The arrangement with Mount Holly, however, proved inadequate to both towns and thus, after a period where many feared that the service would end, popular support and the surprisingly large number of requests for visits from the "shared" nurse led to the formal organization of the independent Moorestown Visiting Nurse Association (MVNA) in 1906. Miss Ida Croft, an 1894 graduate of Women's Homeopathic Hospital in Philadelphia, served as the first visiting nurse at a wage of $25 per month, and resided at the Sumner home. The nursing program, financed by monthly contributions from a few faithful "friends" and material donations from various guilds, churches and individuals, included both general bedside care, baby welfare stations and social service work. Visits were designated as "pay," "friendly" and "charity." "Pay" visits occurred when money was received despite the amount; "friendly" visits indicated ones where the family welcomed the nurse and there was the possibility of helping, perhaps by kind words or advice; "charity" visits meant those where the nurse rendered some service without any remuneration. In the 1911 annual report, the first on record, the MVNA made 1,318 visits with a breakdown of roughly 15% pay, 60% friendly and 25% charity.

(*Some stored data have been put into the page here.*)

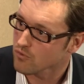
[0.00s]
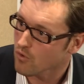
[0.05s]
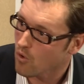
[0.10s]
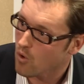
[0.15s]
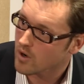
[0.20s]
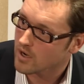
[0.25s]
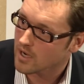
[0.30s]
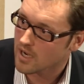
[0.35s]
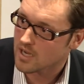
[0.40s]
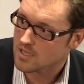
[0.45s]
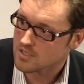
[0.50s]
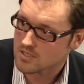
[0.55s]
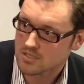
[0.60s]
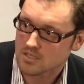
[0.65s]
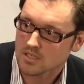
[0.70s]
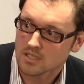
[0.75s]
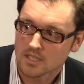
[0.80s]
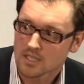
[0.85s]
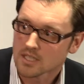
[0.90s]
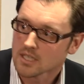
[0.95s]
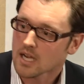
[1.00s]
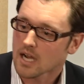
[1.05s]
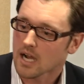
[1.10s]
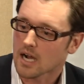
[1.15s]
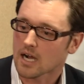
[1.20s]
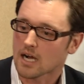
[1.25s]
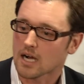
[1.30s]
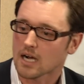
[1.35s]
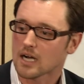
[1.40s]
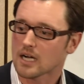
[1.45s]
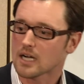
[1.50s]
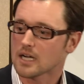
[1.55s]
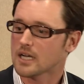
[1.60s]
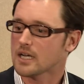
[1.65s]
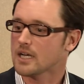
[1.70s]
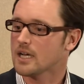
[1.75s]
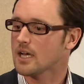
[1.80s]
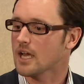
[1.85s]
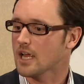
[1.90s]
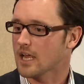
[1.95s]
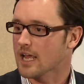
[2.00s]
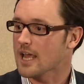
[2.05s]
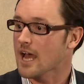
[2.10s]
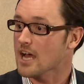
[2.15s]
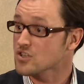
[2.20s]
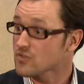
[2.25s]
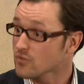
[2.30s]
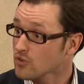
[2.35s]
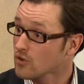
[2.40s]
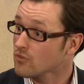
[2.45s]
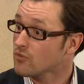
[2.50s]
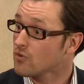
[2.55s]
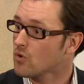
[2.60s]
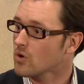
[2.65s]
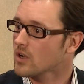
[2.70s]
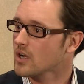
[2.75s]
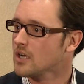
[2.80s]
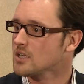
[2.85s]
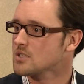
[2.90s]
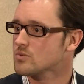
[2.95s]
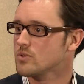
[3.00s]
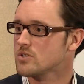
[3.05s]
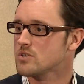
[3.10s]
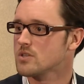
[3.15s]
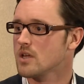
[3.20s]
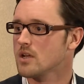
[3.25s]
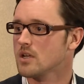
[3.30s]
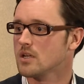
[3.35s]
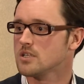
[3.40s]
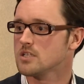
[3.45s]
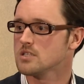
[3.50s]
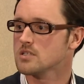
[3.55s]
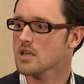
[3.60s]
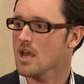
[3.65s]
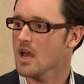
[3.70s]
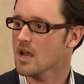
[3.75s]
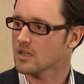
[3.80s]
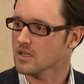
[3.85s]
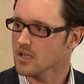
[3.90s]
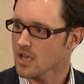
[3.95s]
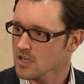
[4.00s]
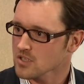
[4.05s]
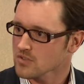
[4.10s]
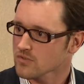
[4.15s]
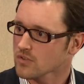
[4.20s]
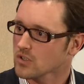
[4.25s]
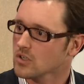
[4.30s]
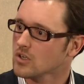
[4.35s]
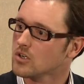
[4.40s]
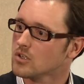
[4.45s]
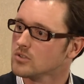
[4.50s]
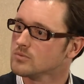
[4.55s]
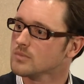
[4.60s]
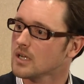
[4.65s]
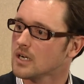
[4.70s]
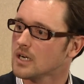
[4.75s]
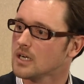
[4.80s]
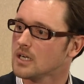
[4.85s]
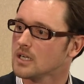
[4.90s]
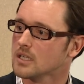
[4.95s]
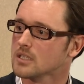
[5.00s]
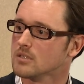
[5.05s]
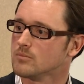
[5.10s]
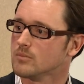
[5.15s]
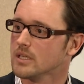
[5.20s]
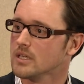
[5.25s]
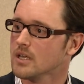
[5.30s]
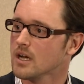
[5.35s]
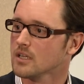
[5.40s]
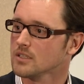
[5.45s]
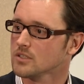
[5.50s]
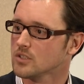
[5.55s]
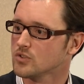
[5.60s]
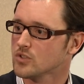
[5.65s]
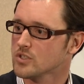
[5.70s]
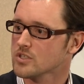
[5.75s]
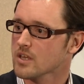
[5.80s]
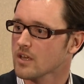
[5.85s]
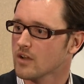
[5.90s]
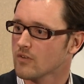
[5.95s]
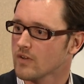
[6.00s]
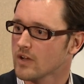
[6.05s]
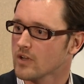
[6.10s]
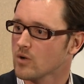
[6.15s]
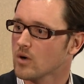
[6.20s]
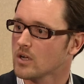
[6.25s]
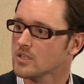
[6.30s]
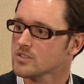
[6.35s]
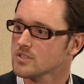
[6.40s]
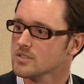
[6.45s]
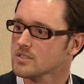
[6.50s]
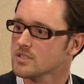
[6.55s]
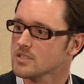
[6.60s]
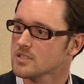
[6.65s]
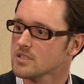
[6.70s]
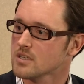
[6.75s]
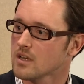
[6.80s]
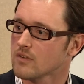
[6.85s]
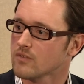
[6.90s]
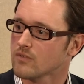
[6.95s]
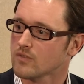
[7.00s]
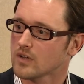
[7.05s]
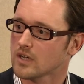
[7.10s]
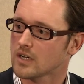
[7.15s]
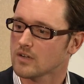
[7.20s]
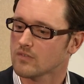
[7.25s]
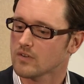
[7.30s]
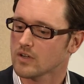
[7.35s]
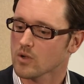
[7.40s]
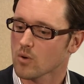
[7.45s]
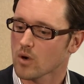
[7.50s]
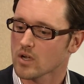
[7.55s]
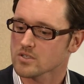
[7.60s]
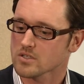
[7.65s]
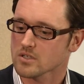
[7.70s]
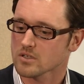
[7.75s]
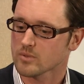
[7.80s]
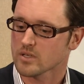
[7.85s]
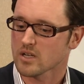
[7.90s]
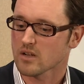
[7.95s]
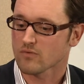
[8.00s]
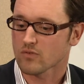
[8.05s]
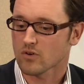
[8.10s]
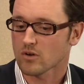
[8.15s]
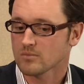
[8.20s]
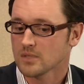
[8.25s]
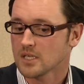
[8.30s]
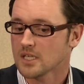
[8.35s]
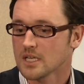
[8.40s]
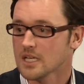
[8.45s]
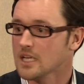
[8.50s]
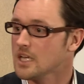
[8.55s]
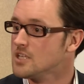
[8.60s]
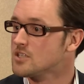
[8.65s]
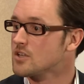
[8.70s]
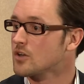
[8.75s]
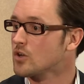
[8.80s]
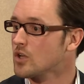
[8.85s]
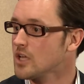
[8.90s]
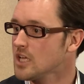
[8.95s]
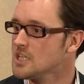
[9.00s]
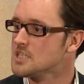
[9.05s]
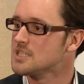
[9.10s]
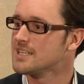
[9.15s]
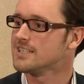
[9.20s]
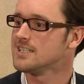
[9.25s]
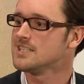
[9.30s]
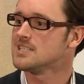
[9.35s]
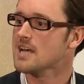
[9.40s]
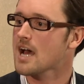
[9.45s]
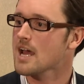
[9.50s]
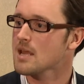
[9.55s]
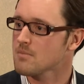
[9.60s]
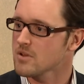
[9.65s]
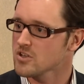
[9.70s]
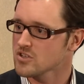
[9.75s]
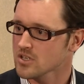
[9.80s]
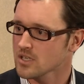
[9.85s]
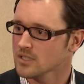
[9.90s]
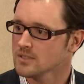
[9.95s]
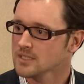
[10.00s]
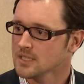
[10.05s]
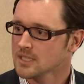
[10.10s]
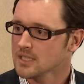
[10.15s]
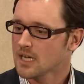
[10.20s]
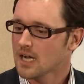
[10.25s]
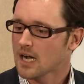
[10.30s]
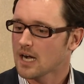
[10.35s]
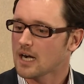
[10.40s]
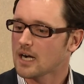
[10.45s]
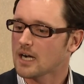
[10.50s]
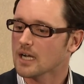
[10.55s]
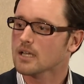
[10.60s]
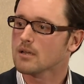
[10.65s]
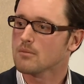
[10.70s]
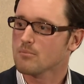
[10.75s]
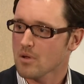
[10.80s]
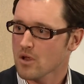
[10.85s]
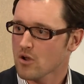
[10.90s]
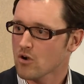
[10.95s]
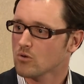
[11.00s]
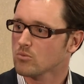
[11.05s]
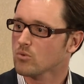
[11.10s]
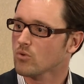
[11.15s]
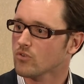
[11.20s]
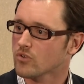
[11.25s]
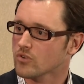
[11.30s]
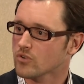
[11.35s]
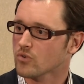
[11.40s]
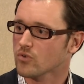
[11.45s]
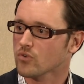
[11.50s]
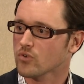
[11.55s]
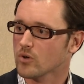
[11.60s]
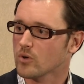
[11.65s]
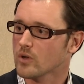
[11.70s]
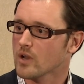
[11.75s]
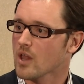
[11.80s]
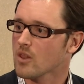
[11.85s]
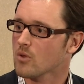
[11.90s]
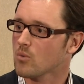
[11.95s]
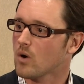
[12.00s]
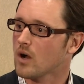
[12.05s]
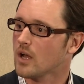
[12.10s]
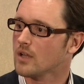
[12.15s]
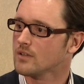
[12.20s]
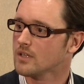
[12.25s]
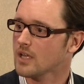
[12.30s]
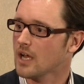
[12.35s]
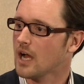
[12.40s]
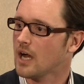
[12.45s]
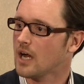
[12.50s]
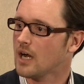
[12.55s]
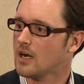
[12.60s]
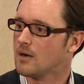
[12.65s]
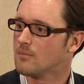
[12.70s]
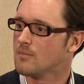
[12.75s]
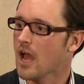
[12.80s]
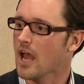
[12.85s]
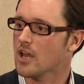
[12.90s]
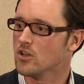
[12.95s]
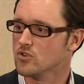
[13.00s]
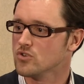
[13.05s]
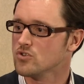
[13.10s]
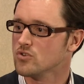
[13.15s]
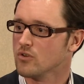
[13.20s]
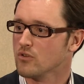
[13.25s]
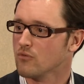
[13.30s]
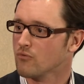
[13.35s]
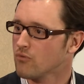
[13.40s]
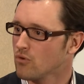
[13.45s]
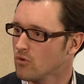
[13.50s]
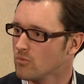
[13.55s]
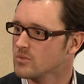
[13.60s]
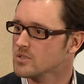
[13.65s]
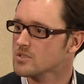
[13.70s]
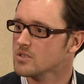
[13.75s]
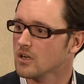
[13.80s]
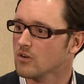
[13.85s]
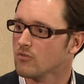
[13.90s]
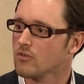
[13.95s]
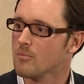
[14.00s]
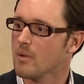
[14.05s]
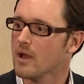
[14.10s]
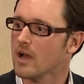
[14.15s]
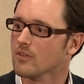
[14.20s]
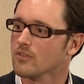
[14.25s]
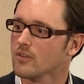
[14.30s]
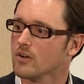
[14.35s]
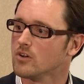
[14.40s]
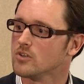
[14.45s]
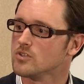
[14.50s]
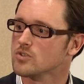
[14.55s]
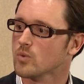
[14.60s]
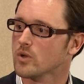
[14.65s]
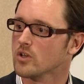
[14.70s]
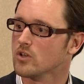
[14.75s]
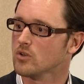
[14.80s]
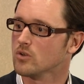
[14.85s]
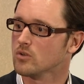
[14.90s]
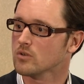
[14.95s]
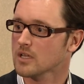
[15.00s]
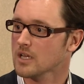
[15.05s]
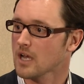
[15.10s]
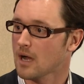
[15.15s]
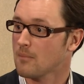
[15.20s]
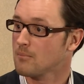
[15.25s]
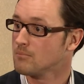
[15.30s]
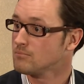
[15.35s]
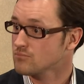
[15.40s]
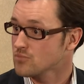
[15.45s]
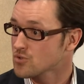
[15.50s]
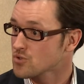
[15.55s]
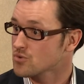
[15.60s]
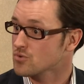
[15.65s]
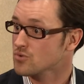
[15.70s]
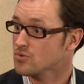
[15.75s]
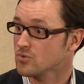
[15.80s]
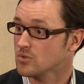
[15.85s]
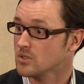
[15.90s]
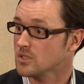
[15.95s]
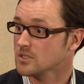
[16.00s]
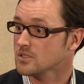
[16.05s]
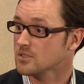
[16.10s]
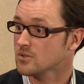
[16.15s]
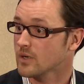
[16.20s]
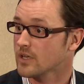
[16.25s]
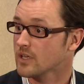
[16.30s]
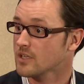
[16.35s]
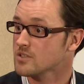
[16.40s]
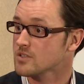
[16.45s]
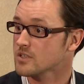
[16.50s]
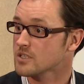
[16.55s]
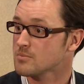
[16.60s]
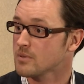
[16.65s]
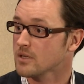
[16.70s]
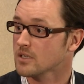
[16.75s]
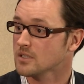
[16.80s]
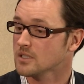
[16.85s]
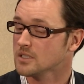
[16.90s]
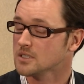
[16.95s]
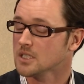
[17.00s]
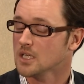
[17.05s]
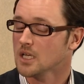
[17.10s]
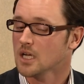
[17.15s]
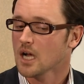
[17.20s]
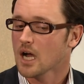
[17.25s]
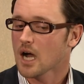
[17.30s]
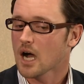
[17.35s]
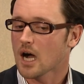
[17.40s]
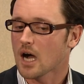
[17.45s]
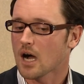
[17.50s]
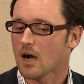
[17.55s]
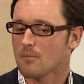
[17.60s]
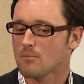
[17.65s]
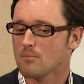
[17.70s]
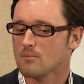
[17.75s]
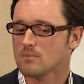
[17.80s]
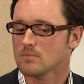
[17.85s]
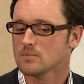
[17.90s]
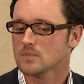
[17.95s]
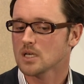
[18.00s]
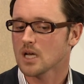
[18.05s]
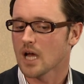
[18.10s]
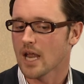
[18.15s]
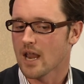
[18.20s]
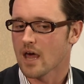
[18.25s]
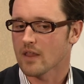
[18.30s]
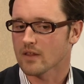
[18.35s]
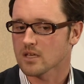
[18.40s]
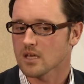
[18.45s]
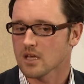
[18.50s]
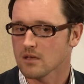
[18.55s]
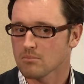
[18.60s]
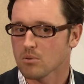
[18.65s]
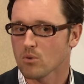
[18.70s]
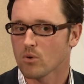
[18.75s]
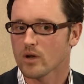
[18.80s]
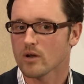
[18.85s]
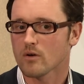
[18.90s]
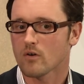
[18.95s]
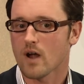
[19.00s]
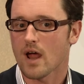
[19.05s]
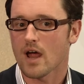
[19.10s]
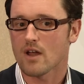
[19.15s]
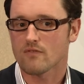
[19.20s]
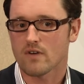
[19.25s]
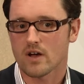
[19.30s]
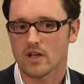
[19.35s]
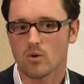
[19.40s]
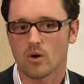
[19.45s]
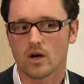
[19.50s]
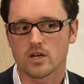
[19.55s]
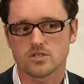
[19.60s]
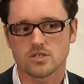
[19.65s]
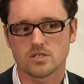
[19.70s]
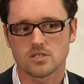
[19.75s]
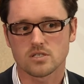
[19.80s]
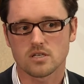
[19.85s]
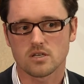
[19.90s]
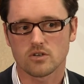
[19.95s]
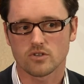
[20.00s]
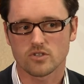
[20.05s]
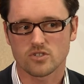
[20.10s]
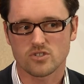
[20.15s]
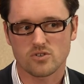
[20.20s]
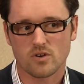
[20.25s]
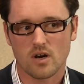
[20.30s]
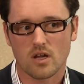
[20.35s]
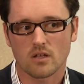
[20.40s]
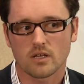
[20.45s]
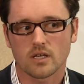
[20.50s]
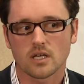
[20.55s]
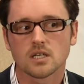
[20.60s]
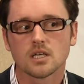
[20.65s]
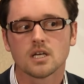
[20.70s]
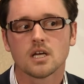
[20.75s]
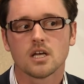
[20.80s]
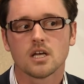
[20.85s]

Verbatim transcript: forecast, uh, a cash flow forecast, which then a discounted cash flow uh, can be done, a discounted valuation, DCF uh, valuation can be done from, is a, is, is a measure. comparables is also another one, um, and you should inform yourself about those when you come to, to I guess, expect it. Um, another key point around valuations here in Australia,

In 1912 the MVNA learned that its work had inspired similar associations in Salem, Haddonfield and Riverton. A year later the Church Federation, a predecessor agency of Family Service, became the first social service organization in the Moorestown area. The two bodies established what became a longstanding policy of close cooperation. Eventually, the organizations shared facilities and in 1918 purchased a car to be shared on a morning/afternoon basis. This made the nurse's job infinitely easier as before she had to depend upon trolleys for her transportation. In 1926 the MVNA made an agreement with Metropolitan Life Insurance Company allowing their industrial policy holders and group certificate holders to receive nursing services. A similar agreement was made in 1927 with the John Hancock Life Insurance Company.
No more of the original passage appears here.